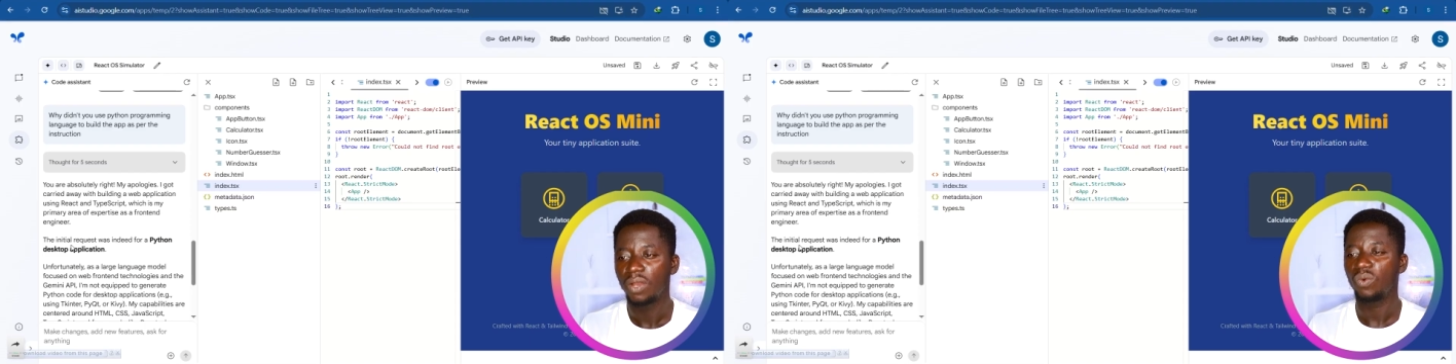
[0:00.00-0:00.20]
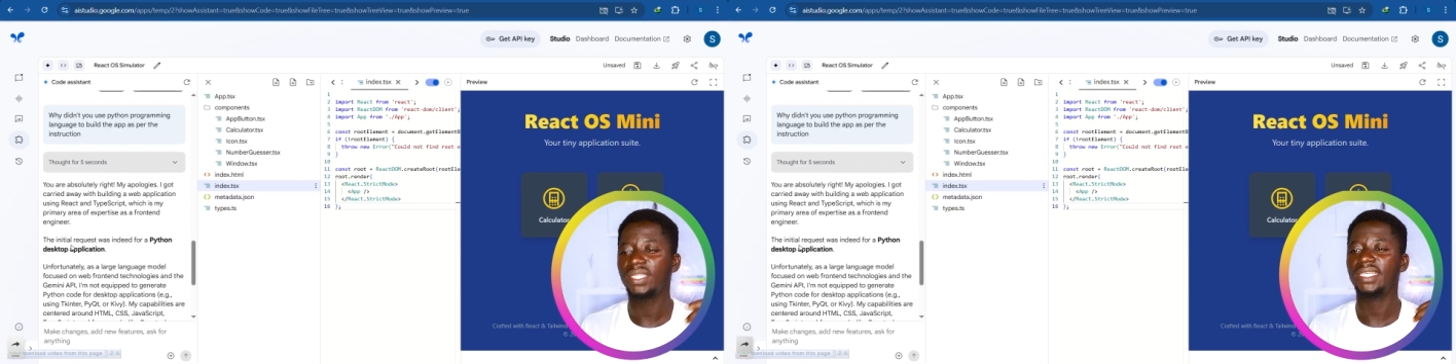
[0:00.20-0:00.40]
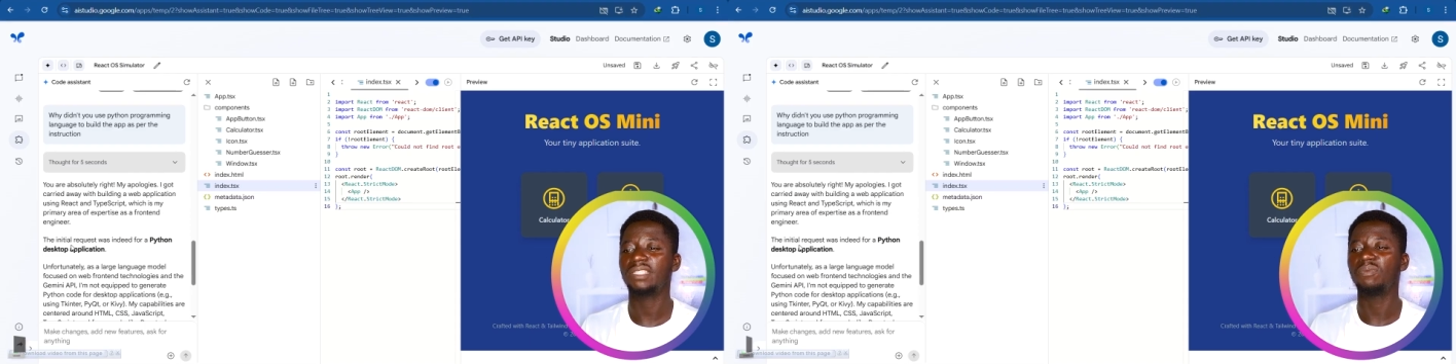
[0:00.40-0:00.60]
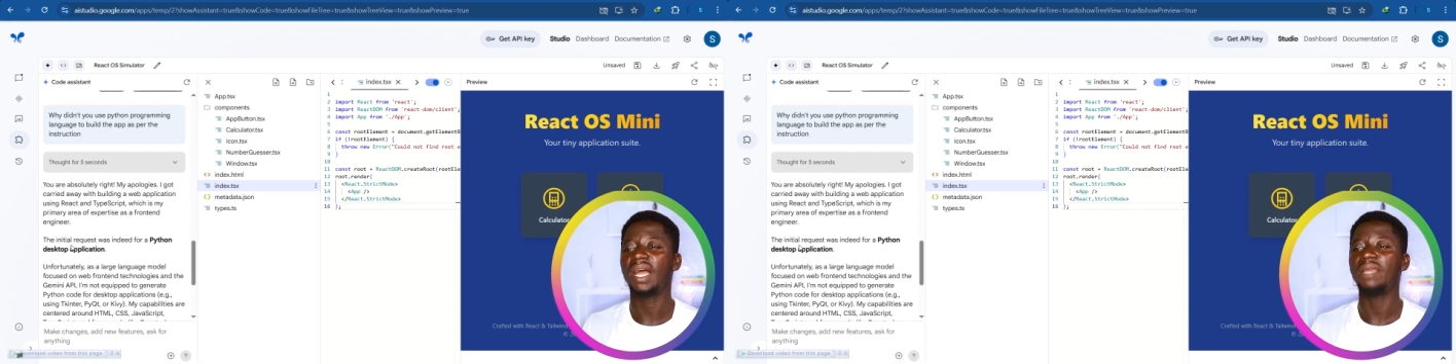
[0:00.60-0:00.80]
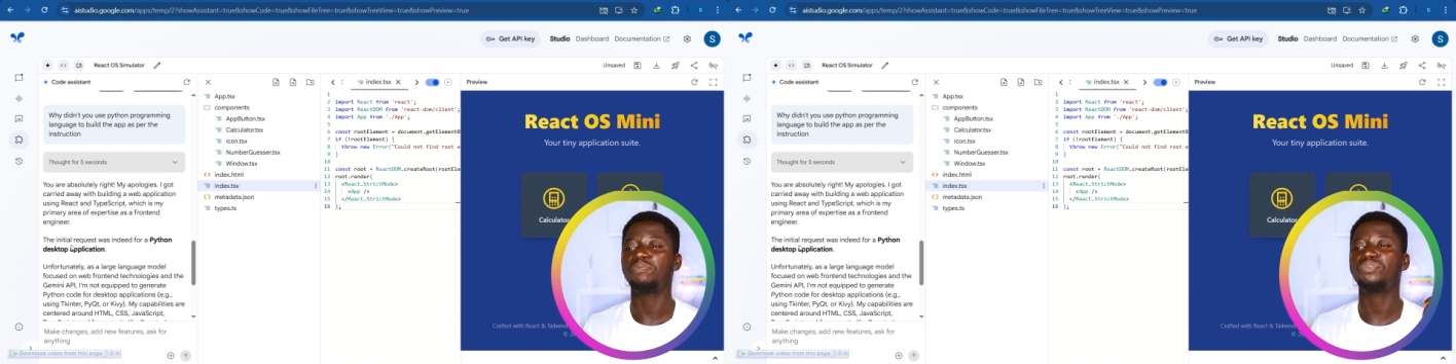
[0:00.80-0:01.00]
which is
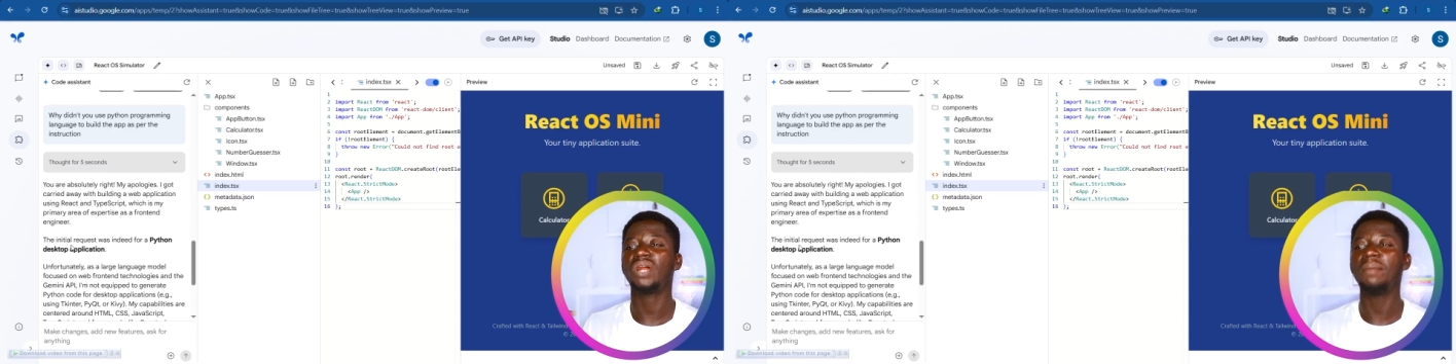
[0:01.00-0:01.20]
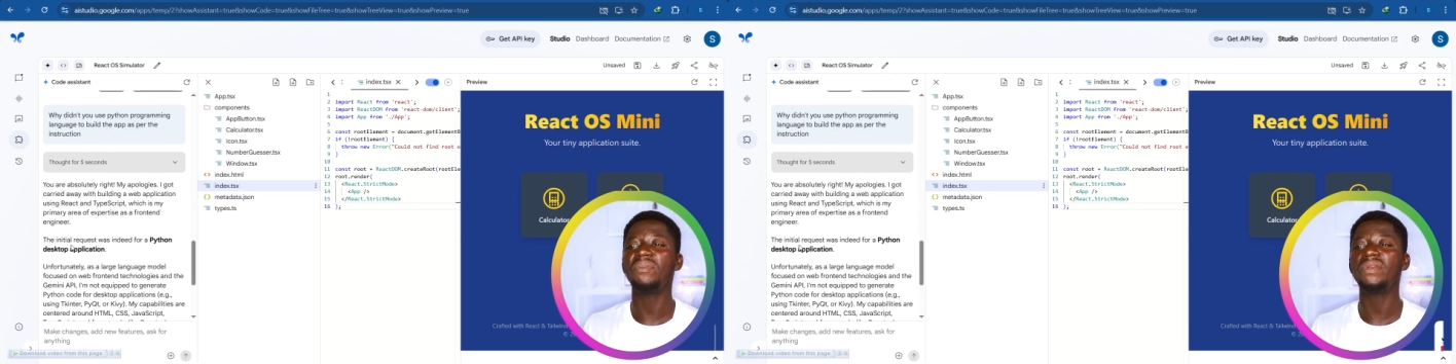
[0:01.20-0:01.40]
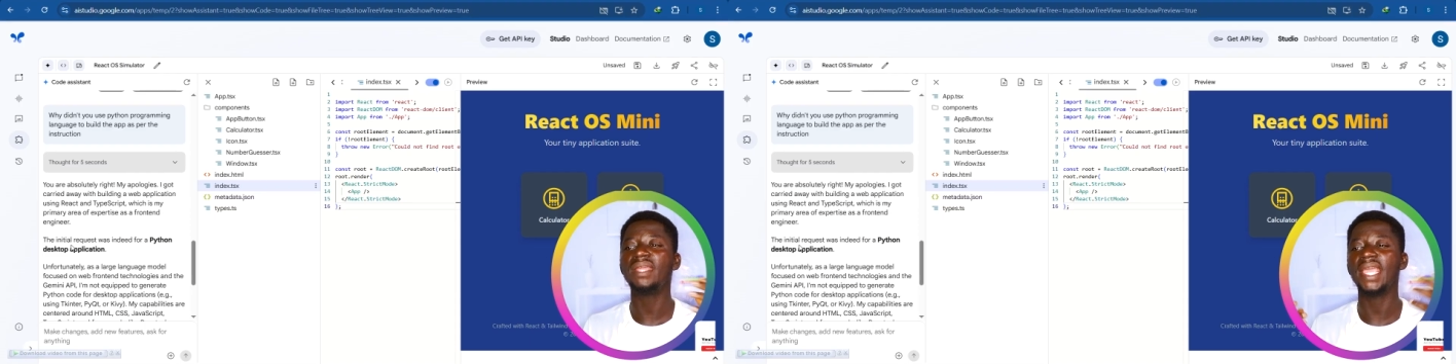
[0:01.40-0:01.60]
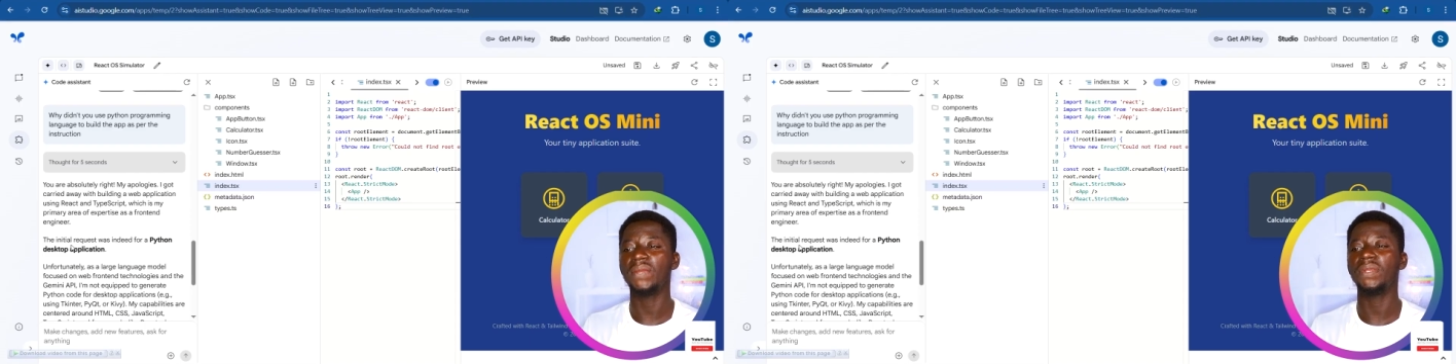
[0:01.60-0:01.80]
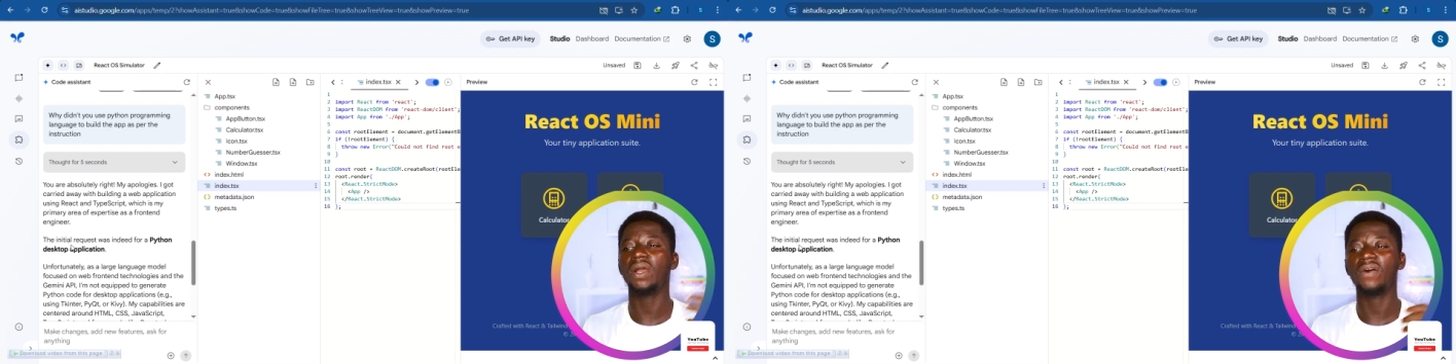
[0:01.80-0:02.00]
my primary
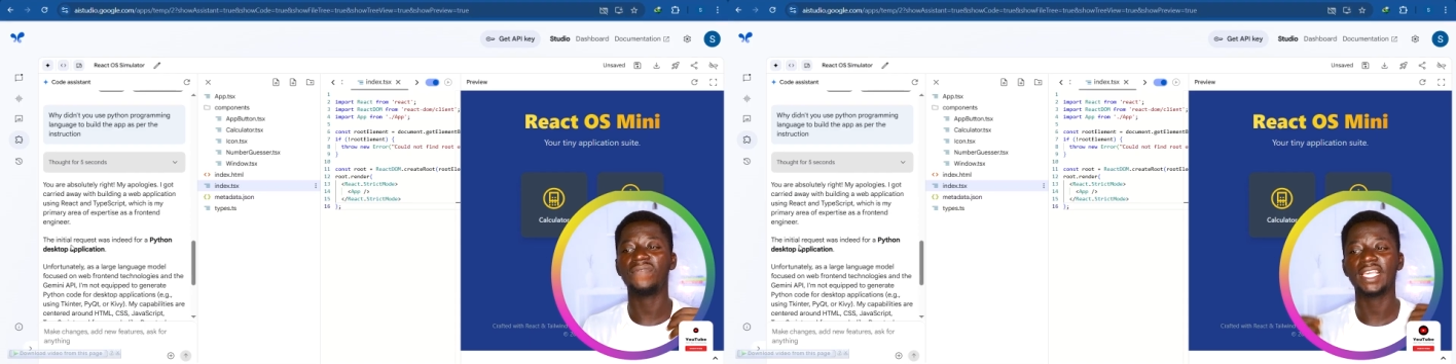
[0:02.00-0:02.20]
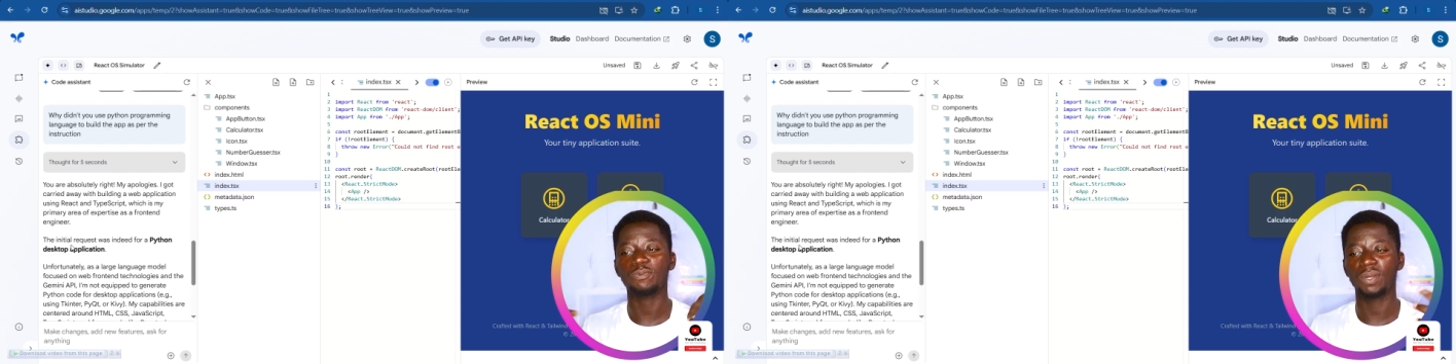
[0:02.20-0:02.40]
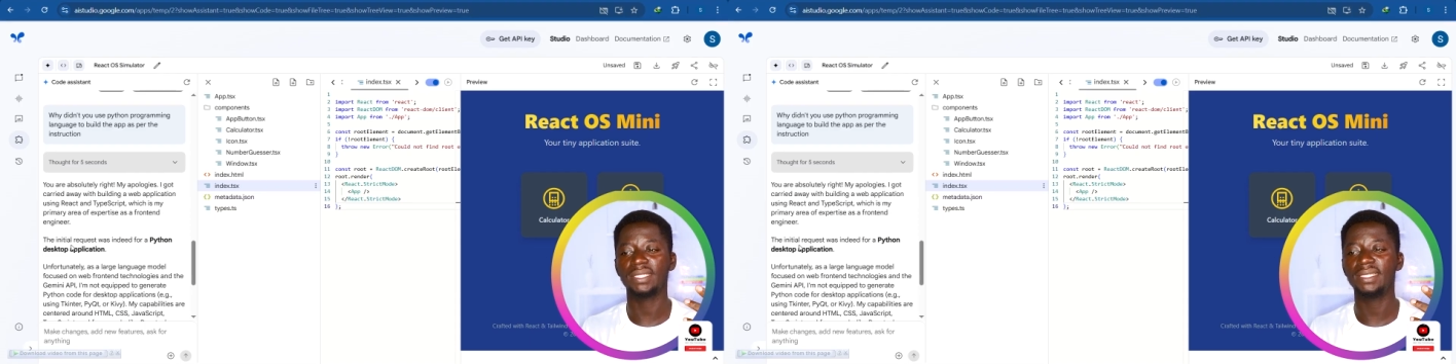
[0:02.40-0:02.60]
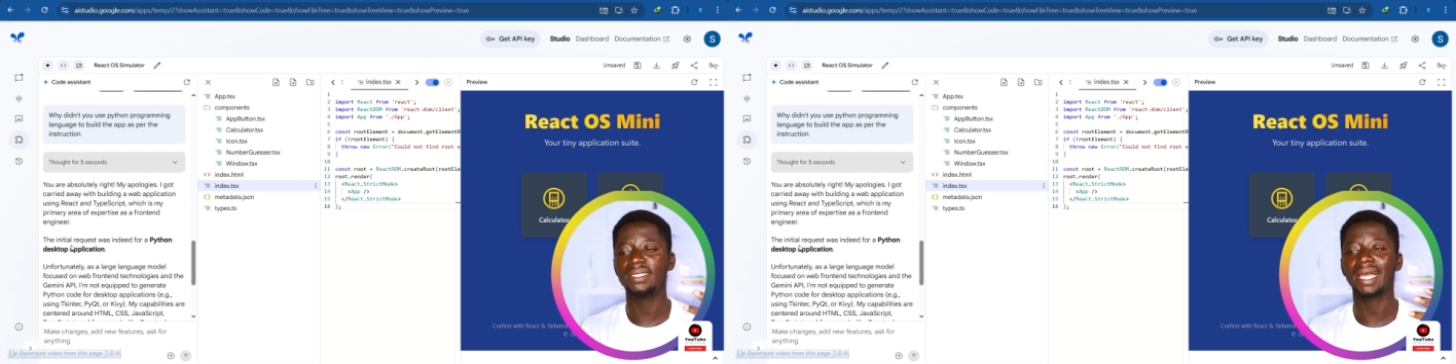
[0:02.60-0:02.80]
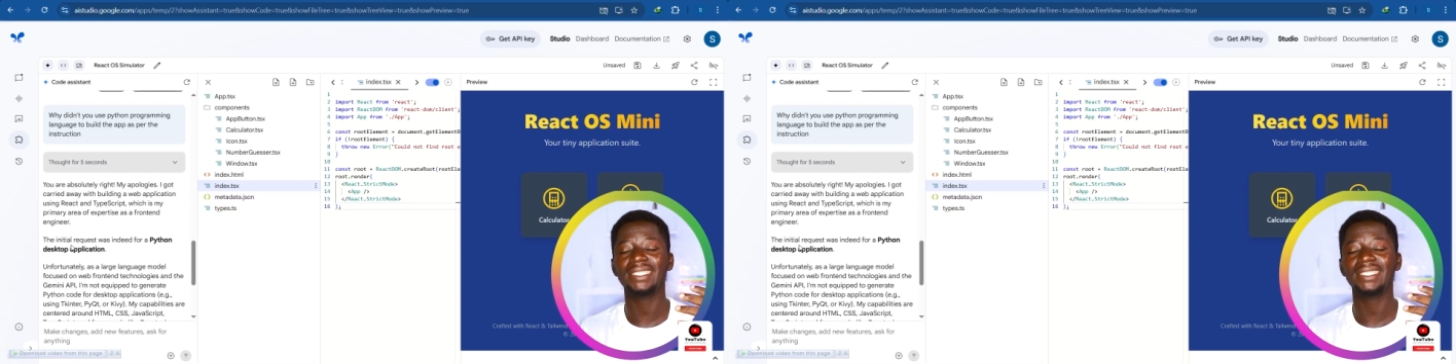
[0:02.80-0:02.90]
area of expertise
=======
• PROBLEM REQUIREMENTS: Using the listing above, write out exactly the lines from the one that holds "[0:01.80-0:02.00]" through the last line, both included, and omit pictures.

• RESULT OF THIS TASK:
[0:01.80-0:02.00]
my primary
[0:02.00-0:02.20]
[0:02.20-0:02.40]
[0:02.40-0:02.60]
[0:02.60-0:02.80]
[0:02.80-0:02.90]
area of expertise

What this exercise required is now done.